Pharo In a Nutshell

Programming is an important skill to properly tell a computer what it has to do. This chapter gives an introduction of the Pharo programming language. Although we tried to make this chapter smooth and easy to read, having some basic programming knowledge is expected.

Pharo is an object-oriented programming language, class-based, and dynamically typed. The chapter therefore begins with a brief introduction of what programming with objects is all about. The focus will subsequently moves toward Pharo.

1. Going over an example, Step-by-step

Instead of giving a long rhetorical description about object-orientation, let us pick a simple example. The following code snippet opens a Roassal view with a label showing 'Hello World':

	v := RTView new.
	v add: (RTLabel elementOn: 'Hello World').

1.1. Hello World

To execute the script given above, you need to type it in a playground, and press the green triangle (Figure 1.1). This script displays the message Hello World. The word RTView refers to a class. A class is an object factory and its name is easily recognizable because of its first letter, which is always a capital letter. A class is like a baking pan for cakes: creating an object is like backing a cake. All the cakes produced by a pan have the same physical aspects, but attributes, such as ingredients, may vary.

The first line creates an object view. An object is created using the message new. For example, the expression RTView new creates a view, String new creates an empty string character, Color new creates a black color. The view, produced by executing RTView new, is said to be the object (for instance) produced by RTView.

The expression object asString sends the message asString to an object, referenced by the variable object. In Pharo, a class is also an object, which means that objects are created by sending a message to a class. The message new is sent to the class RTView, which has the effect of creating an object. This object is assigned to the variable v using the operator := .

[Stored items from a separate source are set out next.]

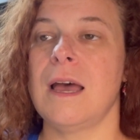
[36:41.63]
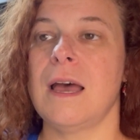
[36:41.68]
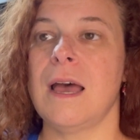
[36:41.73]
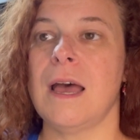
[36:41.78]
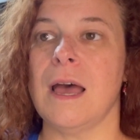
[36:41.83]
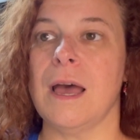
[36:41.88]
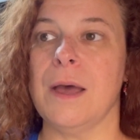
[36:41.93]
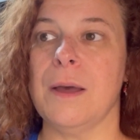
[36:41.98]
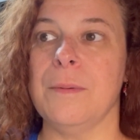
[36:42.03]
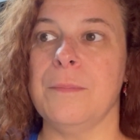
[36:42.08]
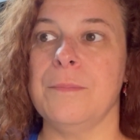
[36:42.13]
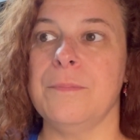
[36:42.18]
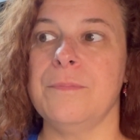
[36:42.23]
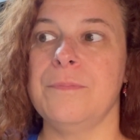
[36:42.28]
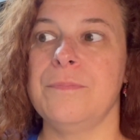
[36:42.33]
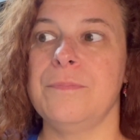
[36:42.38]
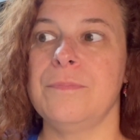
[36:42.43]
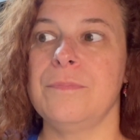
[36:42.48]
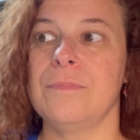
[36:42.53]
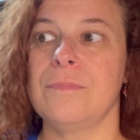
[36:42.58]
um,
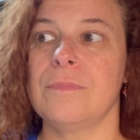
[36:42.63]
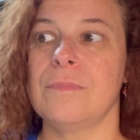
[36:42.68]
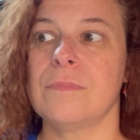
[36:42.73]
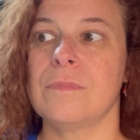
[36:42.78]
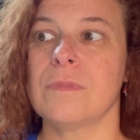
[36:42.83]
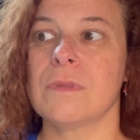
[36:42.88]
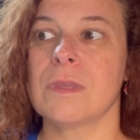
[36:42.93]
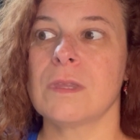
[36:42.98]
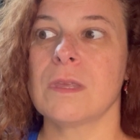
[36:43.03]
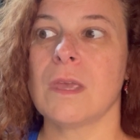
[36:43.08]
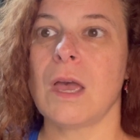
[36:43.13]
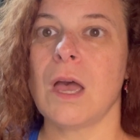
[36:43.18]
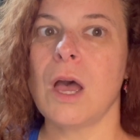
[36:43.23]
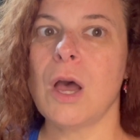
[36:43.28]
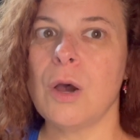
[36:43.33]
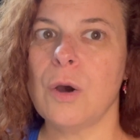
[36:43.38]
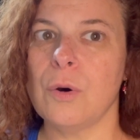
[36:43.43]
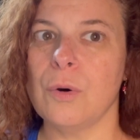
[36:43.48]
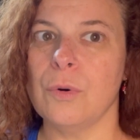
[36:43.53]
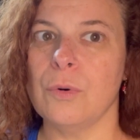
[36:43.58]

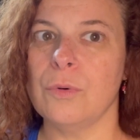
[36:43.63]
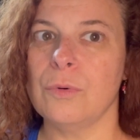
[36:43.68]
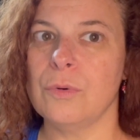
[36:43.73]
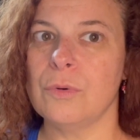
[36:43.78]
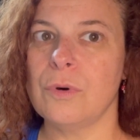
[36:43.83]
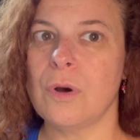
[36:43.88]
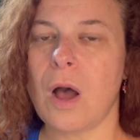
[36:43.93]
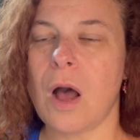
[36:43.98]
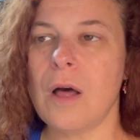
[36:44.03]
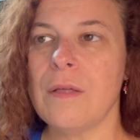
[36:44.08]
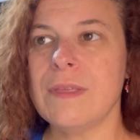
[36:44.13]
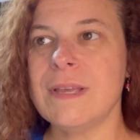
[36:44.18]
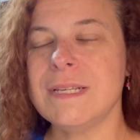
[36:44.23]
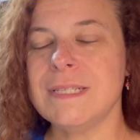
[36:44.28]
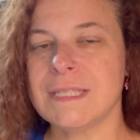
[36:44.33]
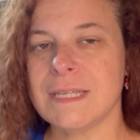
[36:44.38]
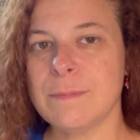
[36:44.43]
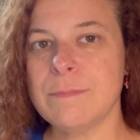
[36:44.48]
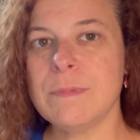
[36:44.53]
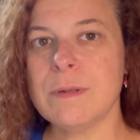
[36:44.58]
oh, all these
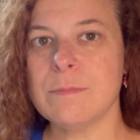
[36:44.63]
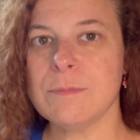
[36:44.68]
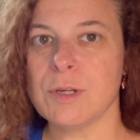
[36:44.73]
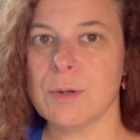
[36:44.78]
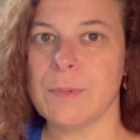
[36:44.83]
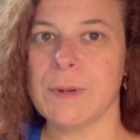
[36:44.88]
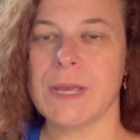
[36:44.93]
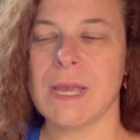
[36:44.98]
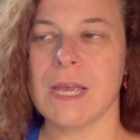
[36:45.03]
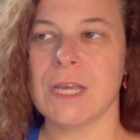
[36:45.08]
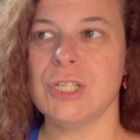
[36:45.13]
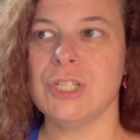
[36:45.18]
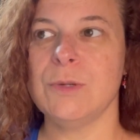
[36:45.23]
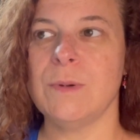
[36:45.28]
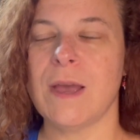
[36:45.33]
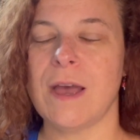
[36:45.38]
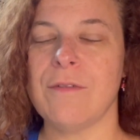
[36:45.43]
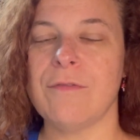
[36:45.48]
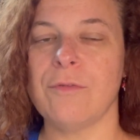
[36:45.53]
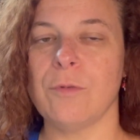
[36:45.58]
symptoms are because you
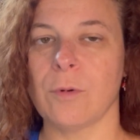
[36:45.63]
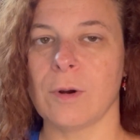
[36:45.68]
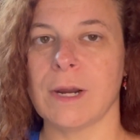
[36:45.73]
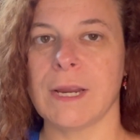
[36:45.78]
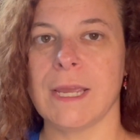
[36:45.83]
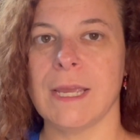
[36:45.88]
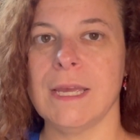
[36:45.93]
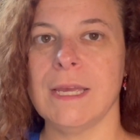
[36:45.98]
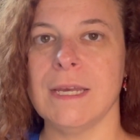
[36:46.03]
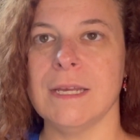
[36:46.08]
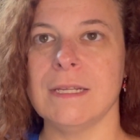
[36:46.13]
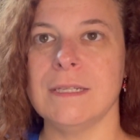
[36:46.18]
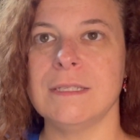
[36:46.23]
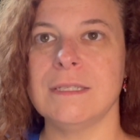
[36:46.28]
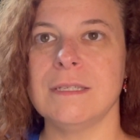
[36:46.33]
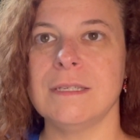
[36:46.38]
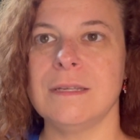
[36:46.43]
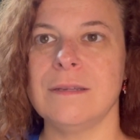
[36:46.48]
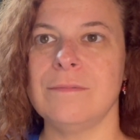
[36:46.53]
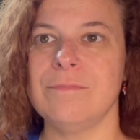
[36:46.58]
have four
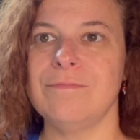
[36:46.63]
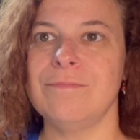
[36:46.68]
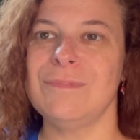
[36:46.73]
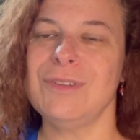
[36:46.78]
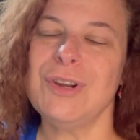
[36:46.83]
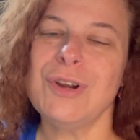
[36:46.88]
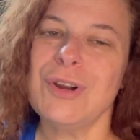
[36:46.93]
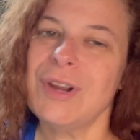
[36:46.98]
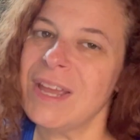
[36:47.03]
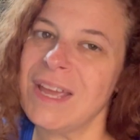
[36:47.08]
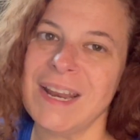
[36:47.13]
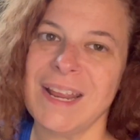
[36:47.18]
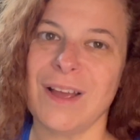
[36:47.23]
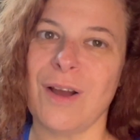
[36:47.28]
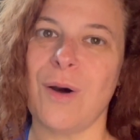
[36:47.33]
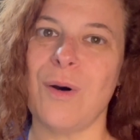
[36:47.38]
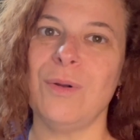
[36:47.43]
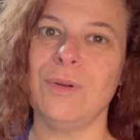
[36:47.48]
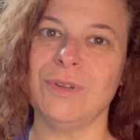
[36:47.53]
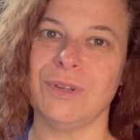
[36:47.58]
kids. You're getting
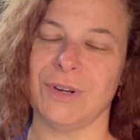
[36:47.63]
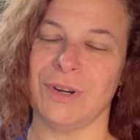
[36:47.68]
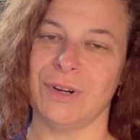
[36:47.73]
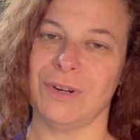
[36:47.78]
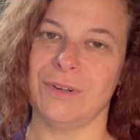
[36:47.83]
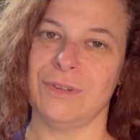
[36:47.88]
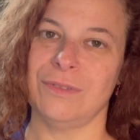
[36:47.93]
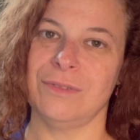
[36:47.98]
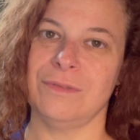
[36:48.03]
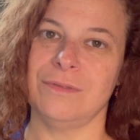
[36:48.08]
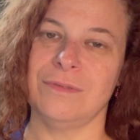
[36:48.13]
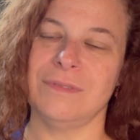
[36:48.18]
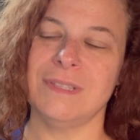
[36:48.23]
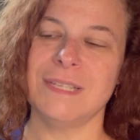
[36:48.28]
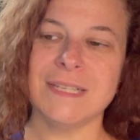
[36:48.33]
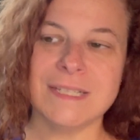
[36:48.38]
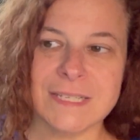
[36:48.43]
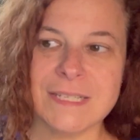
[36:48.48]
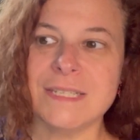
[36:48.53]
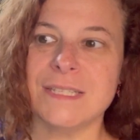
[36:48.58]
older.
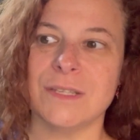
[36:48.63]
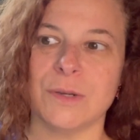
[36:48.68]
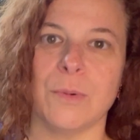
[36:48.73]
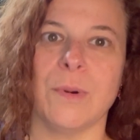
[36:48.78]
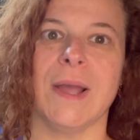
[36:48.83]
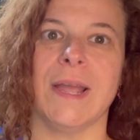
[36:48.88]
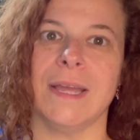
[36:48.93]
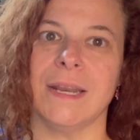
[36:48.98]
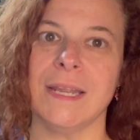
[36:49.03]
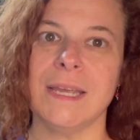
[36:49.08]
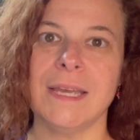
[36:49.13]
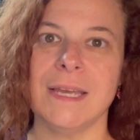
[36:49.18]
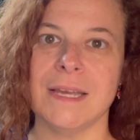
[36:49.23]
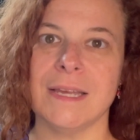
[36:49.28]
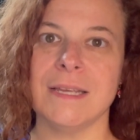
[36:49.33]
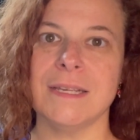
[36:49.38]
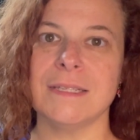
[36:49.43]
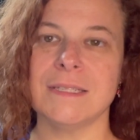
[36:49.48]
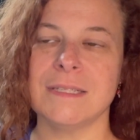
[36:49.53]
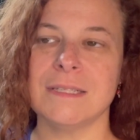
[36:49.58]
This is the way it
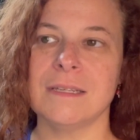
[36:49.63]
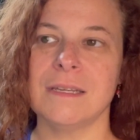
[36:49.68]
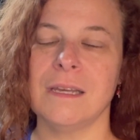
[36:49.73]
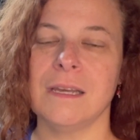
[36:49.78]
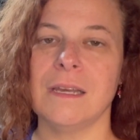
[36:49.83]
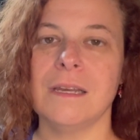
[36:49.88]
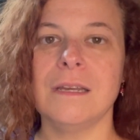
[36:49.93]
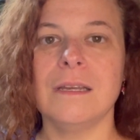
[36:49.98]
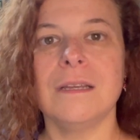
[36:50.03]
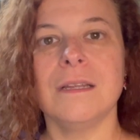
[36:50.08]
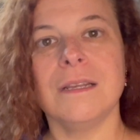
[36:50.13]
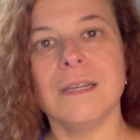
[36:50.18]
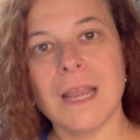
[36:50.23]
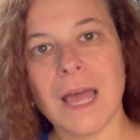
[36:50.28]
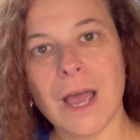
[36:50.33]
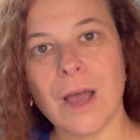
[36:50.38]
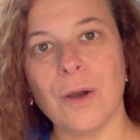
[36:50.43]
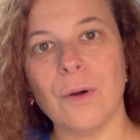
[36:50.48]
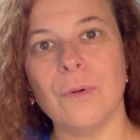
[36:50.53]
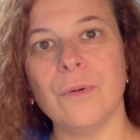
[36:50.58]
is.
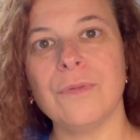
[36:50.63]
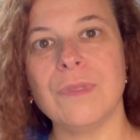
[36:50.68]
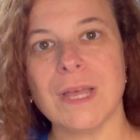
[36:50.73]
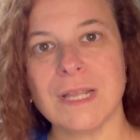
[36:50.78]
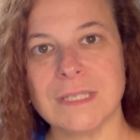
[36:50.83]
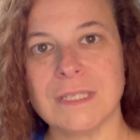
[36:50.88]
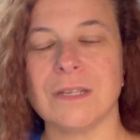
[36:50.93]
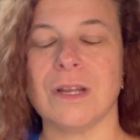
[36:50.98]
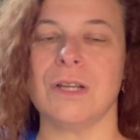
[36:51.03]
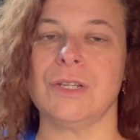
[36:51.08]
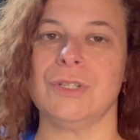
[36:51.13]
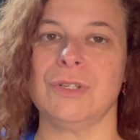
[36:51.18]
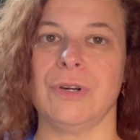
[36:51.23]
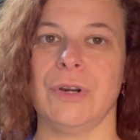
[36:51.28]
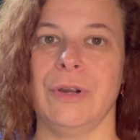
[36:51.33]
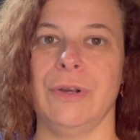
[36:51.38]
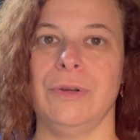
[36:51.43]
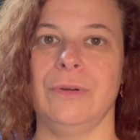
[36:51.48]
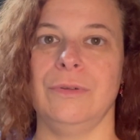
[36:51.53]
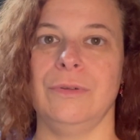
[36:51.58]
No, that's not true.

In the second line, the message elementOn: is sent to the class RTLabel. An argument is provided to that message, which is a string character 'Hello World' as argument. These Roassal instructions simply creates an element that has a shape label. That element is passed as argument to the message add:. The effect of add: is simply to add the element in the view. The view, referenced by v, understands the message add: because the class RTView defines a method add:.

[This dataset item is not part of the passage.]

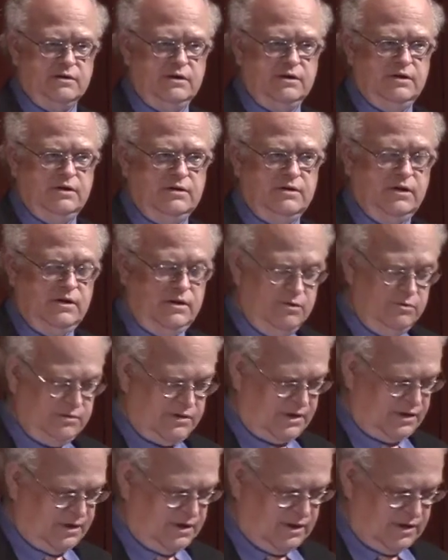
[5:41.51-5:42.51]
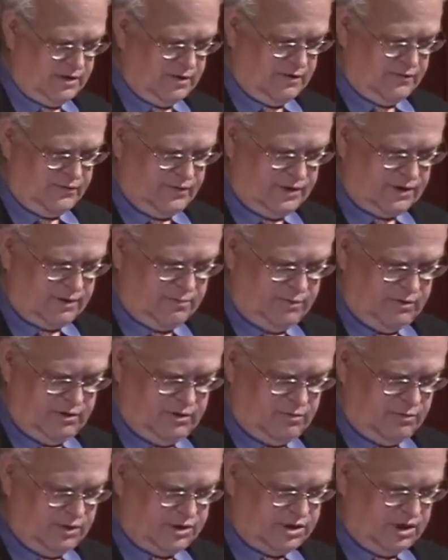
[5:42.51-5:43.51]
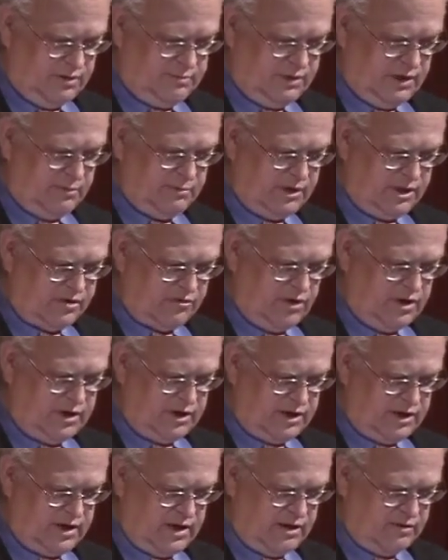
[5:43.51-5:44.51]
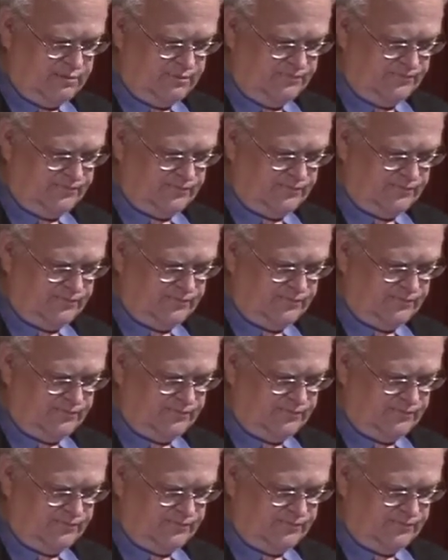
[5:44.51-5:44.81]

in the use of the computer, which I'm demonstrating now.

Consider this script (Figure 1.2):

	values := #(20 40 35 42 10 25).
	v := RTView new.
	elements := (RTEllipse new size: #yourself) elementsOn: values.
	v addAll: elements.
	RTHorizontalLineLayout on: elements.
	elements @ RTLabeled.

1.2. Circles are lined up

This example renders 6 circles, each having a proper size. The expression #(20 40 35 42 10 25) defines an array, containing a few numbers. The expression RTEllipse new size: #yourself creates an object of the class RTEllipse by sending the message new. The message size: is sent to that ellipse object, with the symbol #yourself as argument. This message size: configures the size of the ellipses: The size of each circle is computed with the model object when creating the element. In particular, the message #yourself will be sent to each element of the array values. For example, the size of the circle representing the value 35 has a diameter of 35 pixels. Circles are then lined up using a dedicated layout, invoked by sending the message on: to it with the elements as argument. The expression elements @ RTLabeled labels each elements.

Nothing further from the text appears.